**Action item**
All of the records must come back exactly as they were given.

• • •

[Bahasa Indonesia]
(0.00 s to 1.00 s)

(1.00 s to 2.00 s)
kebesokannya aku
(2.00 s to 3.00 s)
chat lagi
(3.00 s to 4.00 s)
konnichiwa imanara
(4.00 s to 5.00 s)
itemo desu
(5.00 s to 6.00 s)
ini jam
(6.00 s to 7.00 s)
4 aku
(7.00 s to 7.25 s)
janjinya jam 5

• • •

**Exercise response**
[Bahasa Indonesia]
(0.00 s to 1.00 s)

(1.00 s to 2.00 s)
kebesokannya aku
(2.00 s to 3.00 s)
chat lagi
(3.00 s to 4.00 s)
konnichiwa imanara
(4.00 s to 5.00 s)
itemo desu
(5.00 s to 6.00 s)
ini jam
(6.00 s to 7.00 s)
4 aku
(7.00 s to 7.25 s)
janjinya jam 5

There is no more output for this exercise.